REQUIRED ACTION
Repeat all the lines below exactly, but omit the pictures.

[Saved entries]
-------
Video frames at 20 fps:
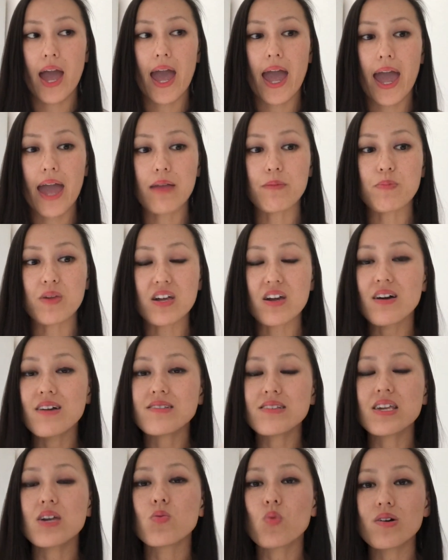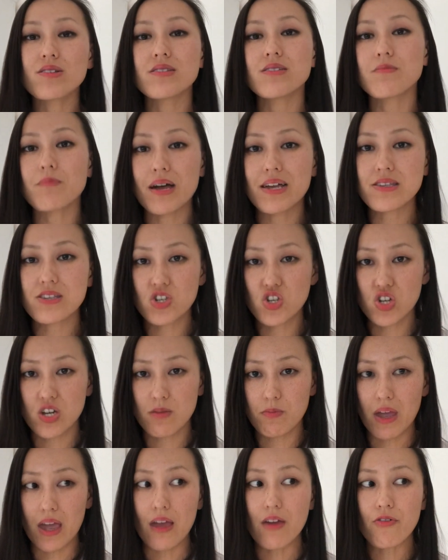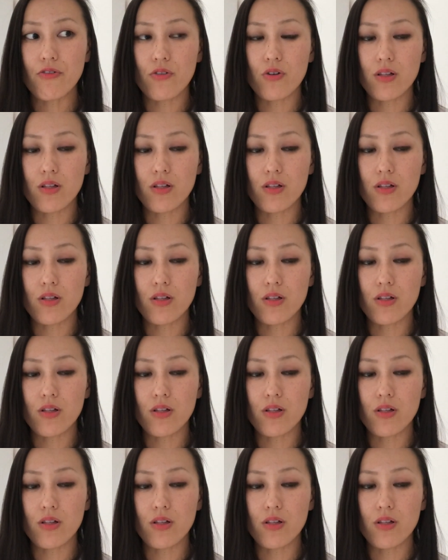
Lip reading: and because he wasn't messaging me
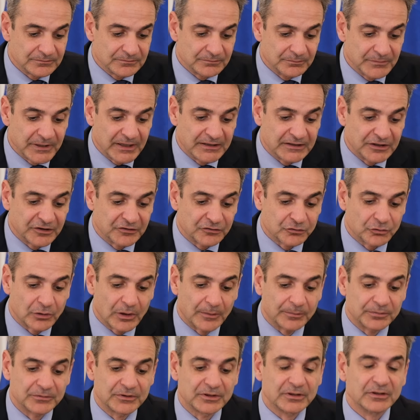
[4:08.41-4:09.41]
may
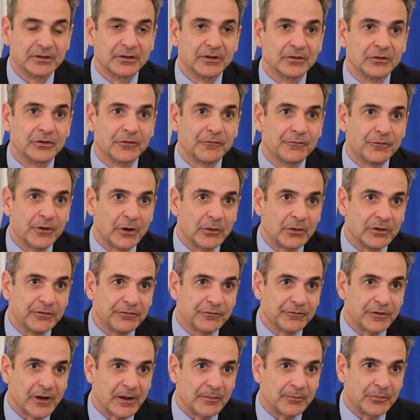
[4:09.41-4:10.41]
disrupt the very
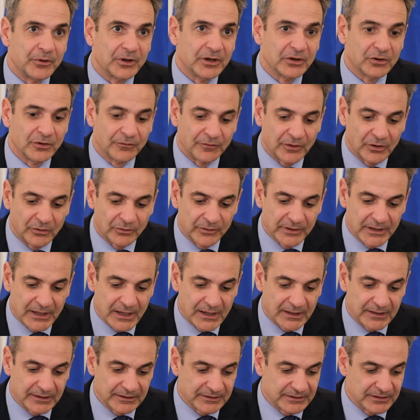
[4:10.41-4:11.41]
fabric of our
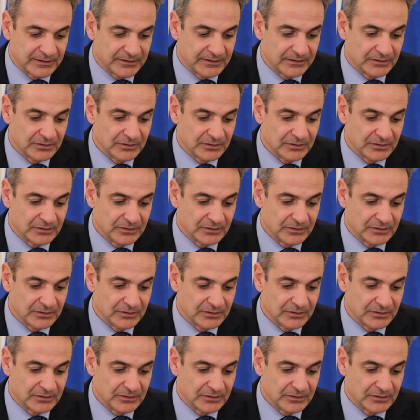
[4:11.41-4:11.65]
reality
-------
TASK ANSWER
Video frames at 20 fps:
Lip reading: and because he wasn't messaging me
[4:08.41-4:09.41]
may
[4:09.41-4:10.41]
disrupt the very
[4:10.41-4:11.41]
fabric of our
[4:11.41-4:11.65]
reality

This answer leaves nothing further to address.